▸ **Available records**:
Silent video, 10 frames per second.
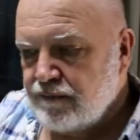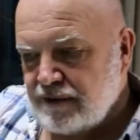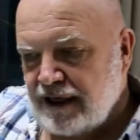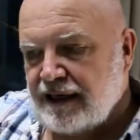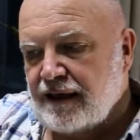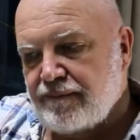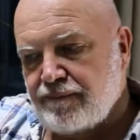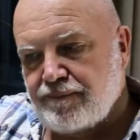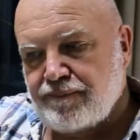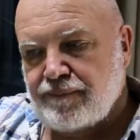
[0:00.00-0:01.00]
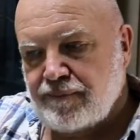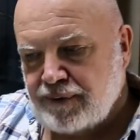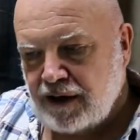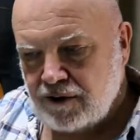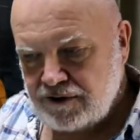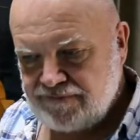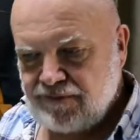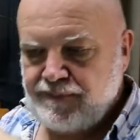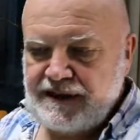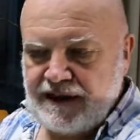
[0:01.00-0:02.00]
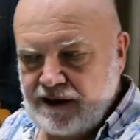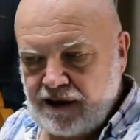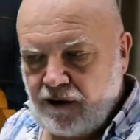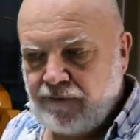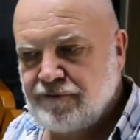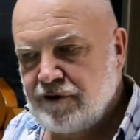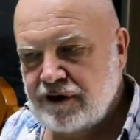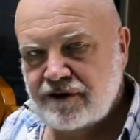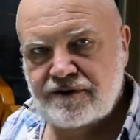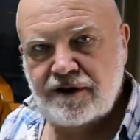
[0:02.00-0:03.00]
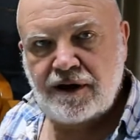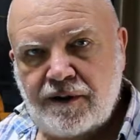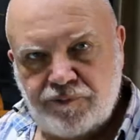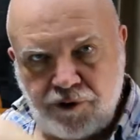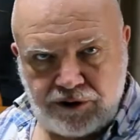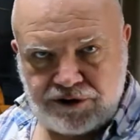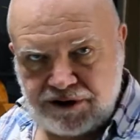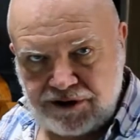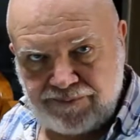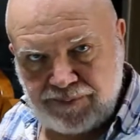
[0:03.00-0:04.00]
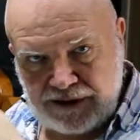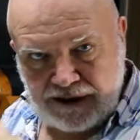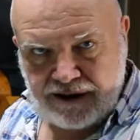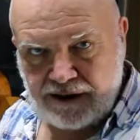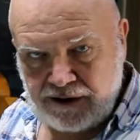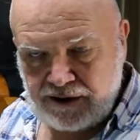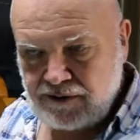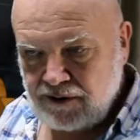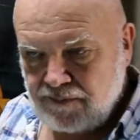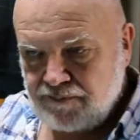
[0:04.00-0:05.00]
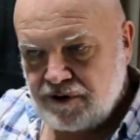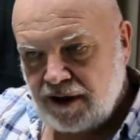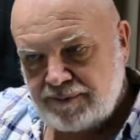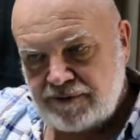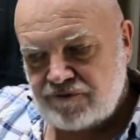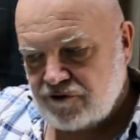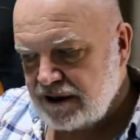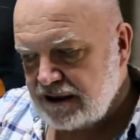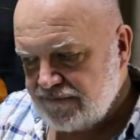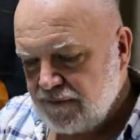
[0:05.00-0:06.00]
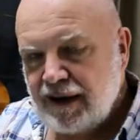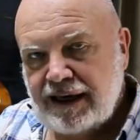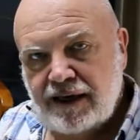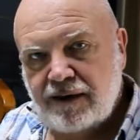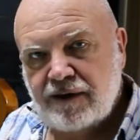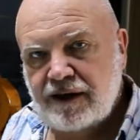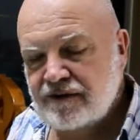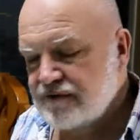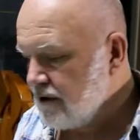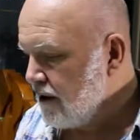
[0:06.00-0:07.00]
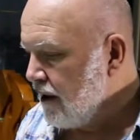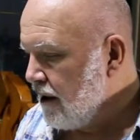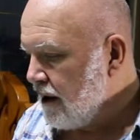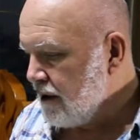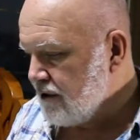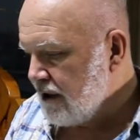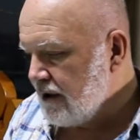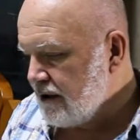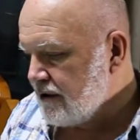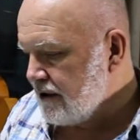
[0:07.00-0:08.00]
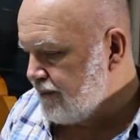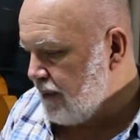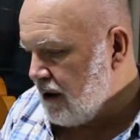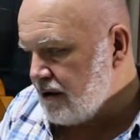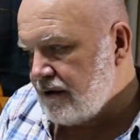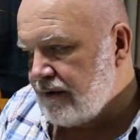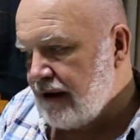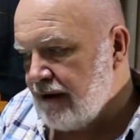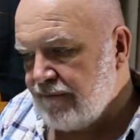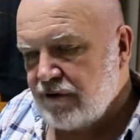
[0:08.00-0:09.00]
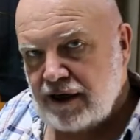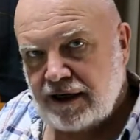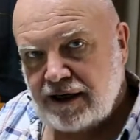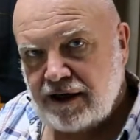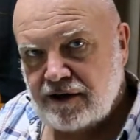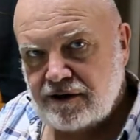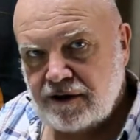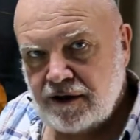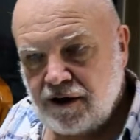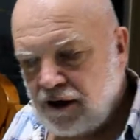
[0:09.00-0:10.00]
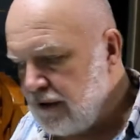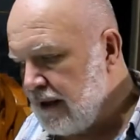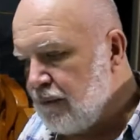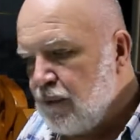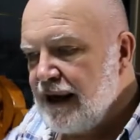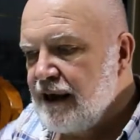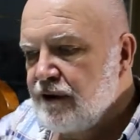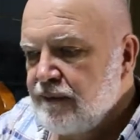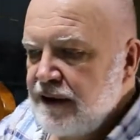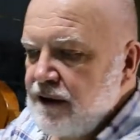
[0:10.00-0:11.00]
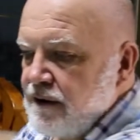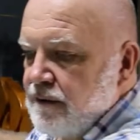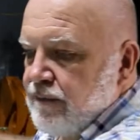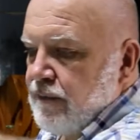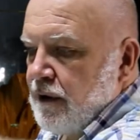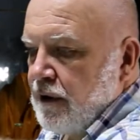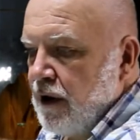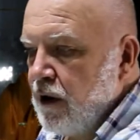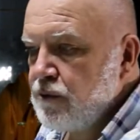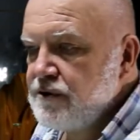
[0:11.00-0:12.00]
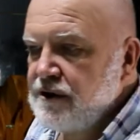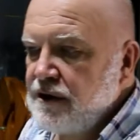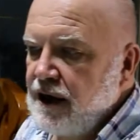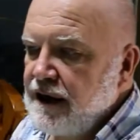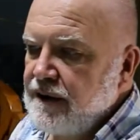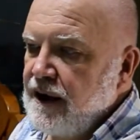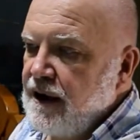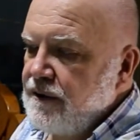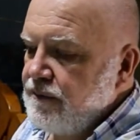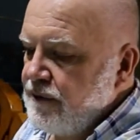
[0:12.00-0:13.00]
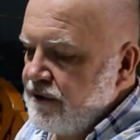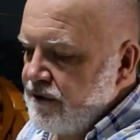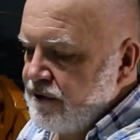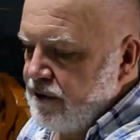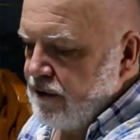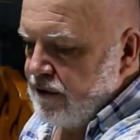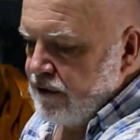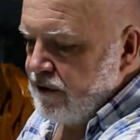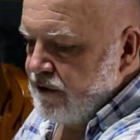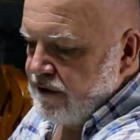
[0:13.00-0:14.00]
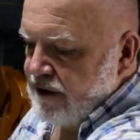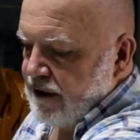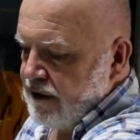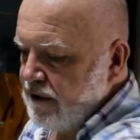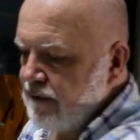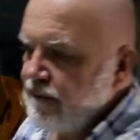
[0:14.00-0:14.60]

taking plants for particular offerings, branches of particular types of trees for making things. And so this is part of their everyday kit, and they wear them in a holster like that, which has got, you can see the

--

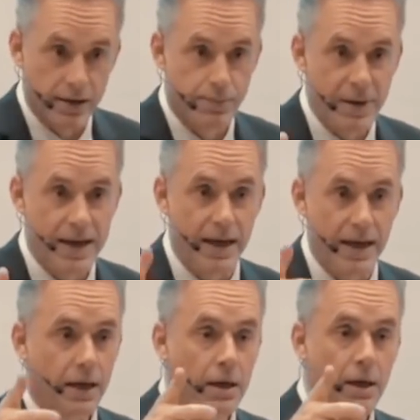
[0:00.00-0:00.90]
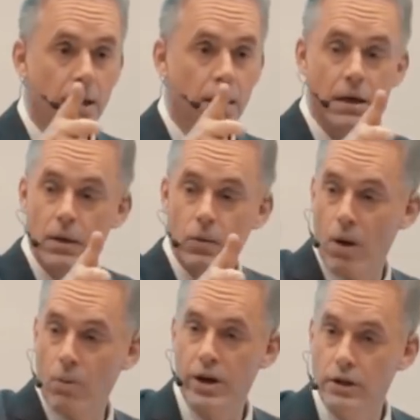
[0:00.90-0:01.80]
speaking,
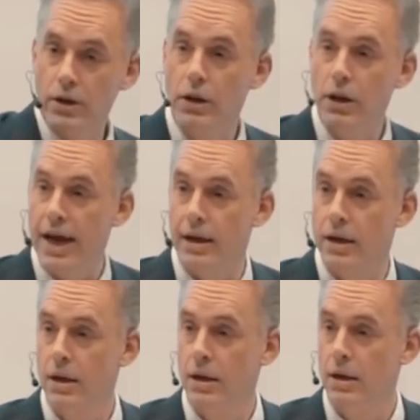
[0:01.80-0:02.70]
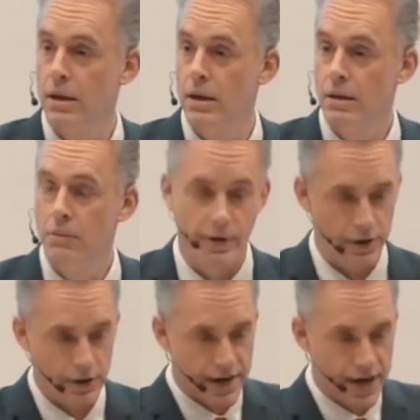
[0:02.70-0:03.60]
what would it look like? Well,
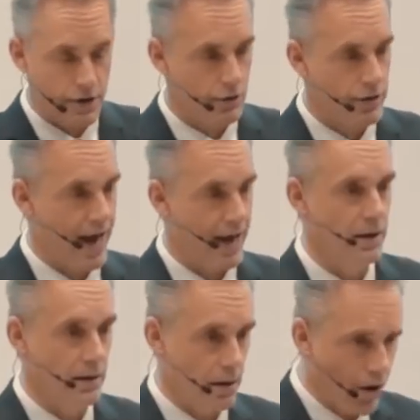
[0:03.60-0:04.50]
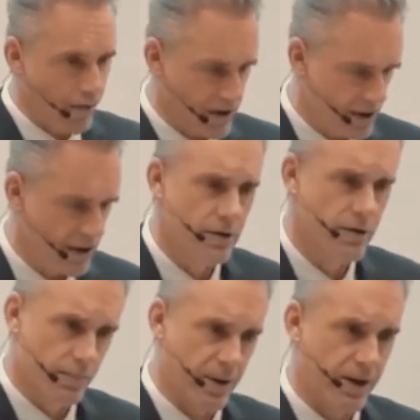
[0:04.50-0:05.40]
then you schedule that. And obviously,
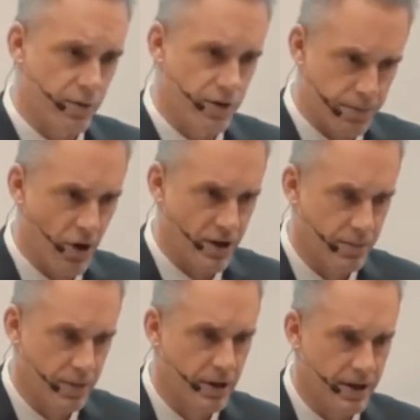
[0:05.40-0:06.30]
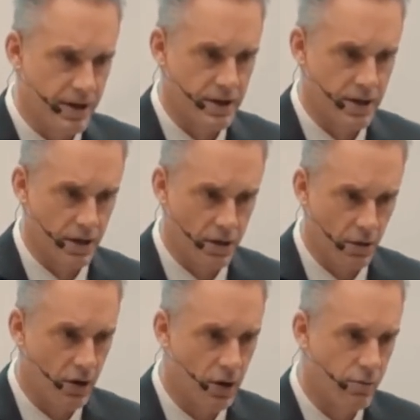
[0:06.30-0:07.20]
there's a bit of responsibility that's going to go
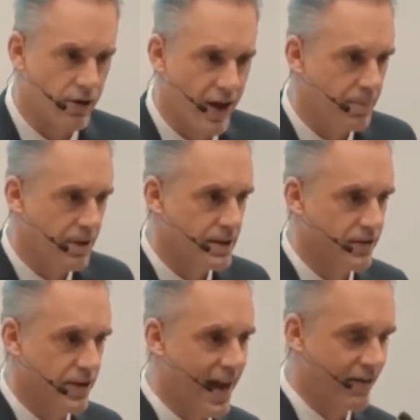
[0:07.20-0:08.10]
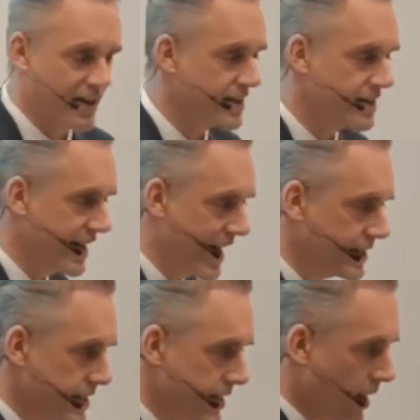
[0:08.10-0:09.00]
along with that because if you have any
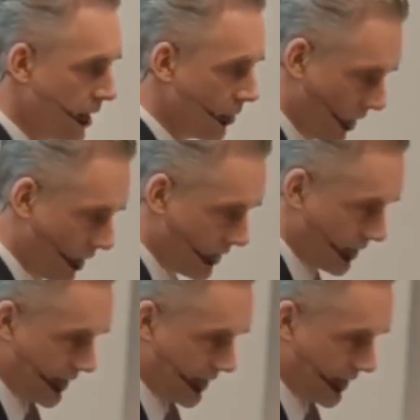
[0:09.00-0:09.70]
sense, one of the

▸ **Problem to solve**: From the material above, give again exactly the lines from the one that contains "[0:00.00-0:01.00]" through the one that contains "[0:13.00-0:14.00]", and leave out the pictures.

▸ **Response below**:
[0:00.00-0:01.00]
[0:01.00-0:02.00]
[0:02.00-0:03.00]
[0:03.00-0:04.00]
[0:04.00-0:05.00]
[0:05.00-0:06.00]
[0:06.00-0:07.00]
[0:07.00-0:08.00]
[0:08.00-0:09.00]
[0:09.00-0:10.00]
[0:10.00-0:11.00]
[0:11.00-0:12.00]
[0:12.00-0:13.00]
[0:13.00-0:14.00]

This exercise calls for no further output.